■ What you should do
Using the material that follows, output exactly the lines from the one containing "[00:32:02.08 to 00:32:03.08]" through the one containing "[00:32:12.08 to 00:32:13.08]", with both ends kept.

■ Input material
|---|

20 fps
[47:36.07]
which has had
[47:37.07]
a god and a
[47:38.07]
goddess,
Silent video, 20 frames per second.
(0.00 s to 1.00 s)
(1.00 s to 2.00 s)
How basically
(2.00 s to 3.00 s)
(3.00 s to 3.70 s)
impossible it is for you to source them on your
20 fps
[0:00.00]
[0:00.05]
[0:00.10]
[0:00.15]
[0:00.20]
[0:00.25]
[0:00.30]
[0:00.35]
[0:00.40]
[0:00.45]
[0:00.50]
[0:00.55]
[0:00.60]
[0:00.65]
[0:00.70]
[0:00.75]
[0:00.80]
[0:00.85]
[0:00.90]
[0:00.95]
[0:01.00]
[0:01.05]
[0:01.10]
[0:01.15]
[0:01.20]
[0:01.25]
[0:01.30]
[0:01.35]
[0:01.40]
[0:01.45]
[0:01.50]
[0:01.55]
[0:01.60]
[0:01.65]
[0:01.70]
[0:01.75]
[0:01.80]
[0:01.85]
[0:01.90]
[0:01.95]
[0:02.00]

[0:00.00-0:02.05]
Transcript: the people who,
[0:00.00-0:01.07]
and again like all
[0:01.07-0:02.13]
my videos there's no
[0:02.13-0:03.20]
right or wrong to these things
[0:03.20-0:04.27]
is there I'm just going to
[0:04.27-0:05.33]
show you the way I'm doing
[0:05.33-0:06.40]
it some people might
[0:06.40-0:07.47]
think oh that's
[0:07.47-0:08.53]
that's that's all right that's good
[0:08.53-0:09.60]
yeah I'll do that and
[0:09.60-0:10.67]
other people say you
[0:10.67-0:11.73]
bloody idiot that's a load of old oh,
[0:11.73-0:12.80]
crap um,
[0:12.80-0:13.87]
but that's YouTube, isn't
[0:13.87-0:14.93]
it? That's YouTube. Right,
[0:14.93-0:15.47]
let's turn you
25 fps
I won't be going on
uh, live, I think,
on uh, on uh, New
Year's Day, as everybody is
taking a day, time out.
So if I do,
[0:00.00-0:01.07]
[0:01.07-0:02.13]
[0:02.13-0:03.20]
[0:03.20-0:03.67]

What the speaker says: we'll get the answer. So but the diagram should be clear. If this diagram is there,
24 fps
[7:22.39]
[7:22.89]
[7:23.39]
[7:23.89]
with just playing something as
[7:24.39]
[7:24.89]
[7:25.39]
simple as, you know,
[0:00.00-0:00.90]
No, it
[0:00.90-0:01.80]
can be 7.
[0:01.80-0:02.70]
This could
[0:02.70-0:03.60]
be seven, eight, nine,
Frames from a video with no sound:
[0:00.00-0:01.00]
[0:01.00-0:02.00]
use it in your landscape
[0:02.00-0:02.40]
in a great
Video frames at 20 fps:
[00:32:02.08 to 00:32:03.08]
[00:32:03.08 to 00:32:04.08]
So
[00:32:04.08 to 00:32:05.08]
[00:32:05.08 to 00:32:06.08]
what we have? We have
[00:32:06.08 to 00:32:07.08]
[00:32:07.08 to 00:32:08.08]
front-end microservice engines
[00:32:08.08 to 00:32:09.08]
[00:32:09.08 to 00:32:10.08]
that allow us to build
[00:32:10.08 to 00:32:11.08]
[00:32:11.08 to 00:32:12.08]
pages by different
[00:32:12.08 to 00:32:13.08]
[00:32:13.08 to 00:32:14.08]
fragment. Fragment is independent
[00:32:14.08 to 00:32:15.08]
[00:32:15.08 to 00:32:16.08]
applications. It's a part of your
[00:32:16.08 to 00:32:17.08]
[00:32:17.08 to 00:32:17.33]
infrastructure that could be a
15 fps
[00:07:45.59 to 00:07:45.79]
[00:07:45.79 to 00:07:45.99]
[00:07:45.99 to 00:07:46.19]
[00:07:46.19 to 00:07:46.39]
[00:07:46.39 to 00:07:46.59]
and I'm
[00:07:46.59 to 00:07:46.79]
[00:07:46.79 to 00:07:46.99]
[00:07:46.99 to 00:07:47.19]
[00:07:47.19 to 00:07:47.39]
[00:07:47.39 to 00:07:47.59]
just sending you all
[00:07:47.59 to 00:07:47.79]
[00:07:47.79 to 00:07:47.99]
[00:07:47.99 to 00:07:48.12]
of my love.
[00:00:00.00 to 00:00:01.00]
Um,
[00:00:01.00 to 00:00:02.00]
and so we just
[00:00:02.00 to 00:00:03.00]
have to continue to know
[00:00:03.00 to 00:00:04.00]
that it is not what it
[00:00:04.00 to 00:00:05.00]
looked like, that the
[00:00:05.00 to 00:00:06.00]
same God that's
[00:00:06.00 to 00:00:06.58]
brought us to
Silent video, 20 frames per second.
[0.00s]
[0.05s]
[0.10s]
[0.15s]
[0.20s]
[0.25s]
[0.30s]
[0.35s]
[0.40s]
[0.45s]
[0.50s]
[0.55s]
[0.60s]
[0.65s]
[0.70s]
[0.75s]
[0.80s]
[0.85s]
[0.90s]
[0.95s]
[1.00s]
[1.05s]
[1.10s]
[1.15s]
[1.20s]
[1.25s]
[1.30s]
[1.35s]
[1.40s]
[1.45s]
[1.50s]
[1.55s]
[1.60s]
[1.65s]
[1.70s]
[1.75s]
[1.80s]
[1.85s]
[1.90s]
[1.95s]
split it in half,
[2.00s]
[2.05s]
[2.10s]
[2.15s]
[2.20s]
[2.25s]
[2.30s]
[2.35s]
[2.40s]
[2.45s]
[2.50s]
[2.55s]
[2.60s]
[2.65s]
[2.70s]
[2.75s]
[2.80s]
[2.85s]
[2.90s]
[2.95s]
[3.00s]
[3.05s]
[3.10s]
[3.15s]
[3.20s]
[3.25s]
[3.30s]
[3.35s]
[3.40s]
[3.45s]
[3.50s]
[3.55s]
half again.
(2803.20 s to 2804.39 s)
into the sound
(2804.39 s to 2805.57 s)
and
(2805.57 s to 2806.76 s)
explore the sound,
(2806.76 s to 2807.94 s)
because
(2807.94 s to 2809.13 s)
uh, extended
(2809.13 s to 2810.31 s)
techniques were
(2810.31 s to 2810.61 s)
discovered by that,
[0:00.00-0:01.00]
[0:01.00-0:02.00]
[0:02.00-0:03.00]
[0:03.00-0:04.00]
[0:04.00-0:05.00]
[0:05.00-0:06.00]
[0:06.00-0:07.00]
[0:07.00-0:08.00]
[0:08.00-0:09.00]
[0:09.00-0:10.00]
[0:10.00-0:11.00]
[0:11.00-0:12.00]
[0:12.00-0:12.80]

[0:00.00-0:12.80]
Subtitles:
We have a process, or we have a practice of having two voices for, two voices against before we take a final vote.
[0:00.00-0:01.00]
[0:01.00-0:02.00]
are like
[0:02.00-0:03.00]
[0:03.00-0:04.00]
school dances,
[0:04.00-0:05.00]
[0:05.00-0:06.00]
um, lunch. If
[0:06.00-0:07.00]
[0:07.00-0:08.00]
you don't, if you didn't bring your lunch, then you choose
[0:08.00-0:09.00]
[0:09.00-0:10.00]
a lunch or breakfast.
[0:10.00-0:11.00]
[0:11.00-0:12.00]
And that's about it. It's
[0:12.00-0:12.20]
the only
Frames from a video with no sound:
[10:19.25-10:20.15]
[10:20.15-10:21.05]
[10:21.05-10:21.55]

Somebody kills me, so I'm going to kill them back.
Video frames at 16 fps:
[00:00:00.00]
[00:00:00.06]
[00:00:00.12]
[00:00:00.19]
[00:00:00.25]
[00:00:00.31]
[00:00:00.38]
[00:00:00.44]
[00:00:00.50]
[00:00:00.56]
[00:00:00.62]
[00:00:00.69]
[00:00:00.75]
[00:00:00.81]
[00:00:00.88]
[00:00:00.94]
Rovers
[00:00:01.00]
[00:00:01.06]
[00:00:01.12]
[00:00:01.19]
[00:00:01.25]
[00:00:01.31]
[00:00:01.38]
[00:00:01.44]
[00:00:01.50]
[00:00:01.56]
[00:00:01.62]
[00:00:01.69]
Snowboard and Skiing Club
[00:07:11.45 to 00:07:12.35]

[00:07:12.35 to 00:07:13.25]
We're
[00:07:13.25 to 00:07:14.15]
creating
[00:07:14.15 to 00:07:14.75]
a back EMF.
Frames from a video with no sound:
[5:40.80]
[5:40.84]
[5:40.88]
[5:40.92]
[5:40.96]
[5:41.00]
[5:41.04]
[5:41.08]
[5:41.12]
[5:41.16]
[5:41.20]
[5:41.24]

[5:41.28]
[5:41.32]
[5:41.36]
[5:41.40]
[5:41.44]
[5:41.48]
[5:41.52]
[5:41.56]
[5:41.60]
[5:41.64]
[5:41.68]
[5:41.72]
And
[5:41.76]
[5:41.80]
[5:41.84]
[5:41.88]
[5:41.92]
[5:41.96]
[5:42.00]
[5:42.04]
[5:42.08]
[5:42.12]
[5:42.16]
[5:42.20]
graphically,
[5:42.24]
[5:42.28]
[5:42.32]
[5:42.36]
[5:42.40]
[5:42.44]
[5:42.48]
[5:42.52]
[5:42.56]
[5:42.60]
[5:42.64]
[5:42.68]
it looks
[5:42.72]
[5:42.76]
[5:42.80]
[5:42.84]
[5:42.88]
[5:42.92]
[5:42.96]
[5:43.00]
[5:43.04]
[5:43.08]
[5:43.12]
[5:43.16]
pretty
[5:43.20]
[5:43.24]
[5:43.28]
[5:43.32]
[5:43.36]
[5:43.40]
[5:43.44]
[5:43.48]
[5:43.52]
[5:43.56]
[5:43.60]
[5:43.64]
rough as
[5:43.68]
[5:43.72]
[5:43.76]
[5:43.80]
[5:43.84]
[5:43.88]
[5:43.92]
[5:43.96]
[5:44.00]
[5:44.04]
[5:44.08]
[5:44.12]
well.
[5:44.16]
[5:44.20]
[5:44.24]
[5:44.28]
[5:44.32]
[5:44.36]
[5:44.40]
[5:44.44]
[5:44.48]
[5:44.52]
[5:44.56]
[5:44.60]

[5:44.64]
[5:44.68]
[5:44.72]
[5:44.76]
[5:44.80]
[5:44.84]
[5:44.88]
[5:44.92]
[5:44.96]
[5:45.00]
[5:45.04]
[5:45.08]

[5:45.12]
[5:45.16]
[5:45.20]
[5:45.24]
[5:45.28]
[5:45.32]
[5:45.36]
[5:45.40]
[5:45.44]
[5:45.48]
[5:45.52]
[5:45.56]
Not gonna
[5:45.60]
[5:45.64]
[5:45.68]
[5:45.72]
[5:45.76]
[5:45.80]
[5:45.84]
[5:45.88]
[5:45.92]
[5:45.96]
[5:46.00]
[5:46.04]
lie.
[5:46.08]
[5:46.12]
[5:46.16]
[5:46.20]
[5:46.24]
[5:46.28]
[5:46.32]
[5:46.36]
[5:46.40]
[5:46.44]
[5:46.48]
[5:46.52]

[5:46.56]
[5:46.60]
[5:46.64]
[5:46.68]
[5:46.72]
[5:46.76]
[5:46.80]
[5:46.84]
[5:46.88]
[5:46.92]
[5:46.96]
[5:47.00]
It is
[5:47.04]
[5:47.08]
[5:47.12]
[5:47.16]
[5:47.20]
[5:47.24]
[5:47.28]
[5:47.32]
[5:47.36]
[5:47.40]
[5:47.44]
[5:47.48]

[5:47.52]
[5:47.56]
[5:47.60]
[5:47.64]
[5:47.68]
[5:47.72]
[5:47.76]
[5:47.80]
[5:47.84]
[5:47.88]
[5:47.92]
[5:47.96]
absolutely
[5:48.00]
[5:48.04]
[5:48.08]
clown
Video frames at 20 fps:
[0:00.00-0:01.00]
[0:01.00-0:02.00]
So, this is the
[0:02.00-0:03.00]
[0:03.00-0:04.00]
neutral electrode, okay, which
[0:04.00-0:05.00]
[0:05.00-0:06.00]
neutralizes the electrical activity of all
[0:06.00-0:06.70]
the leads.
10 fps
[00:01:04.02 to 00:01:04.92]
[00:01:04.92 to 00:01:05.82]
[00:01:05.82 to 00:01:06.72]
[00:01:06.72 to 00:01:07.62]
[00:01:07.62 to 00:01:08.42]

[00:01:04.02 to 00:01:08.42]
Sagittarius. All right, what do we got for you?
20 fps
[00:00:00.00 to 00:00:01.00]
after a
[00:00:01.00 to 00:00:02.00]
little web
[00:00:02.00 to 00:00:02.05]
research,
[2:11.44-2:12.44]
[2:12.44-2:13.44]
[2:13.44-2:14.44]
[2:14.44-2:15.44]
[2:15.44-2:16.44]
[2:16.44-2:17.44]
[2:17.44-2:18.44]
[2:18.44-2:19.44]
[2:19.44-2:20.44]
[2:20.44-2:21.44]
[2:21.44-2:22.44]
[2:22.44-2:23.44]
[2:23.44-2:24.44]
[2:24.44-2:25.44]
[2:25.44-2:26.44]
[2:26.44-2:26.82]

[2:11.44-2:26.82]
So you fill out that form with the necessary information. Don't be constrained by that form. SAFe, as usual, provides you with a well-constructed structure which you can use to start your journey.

|---|

■ Solution to this problem
[00:32:02.08 to 00:32:03.08]
[00:32:03.08 to 00:32:04.08]
So
[00:32:04.08 to 00:32:05.08]
[00:32:05.08 to 00:32:06.08]
what we have? We have
[00:32:06.08 to 00:32:07.08]
[00:32:07.08 to 00:32:08.08]
front-end microservice engines
[00:32:08.08 to 00:32:09.08]
[00:32:09.08 to 00:32:10.08]
that allow us to build
[00:32:10.08 to 00:32:11.08]
[00:32:11.08 to 00:32:12.08]
pages by different
[00:32:12.08 to 00:32:13.08]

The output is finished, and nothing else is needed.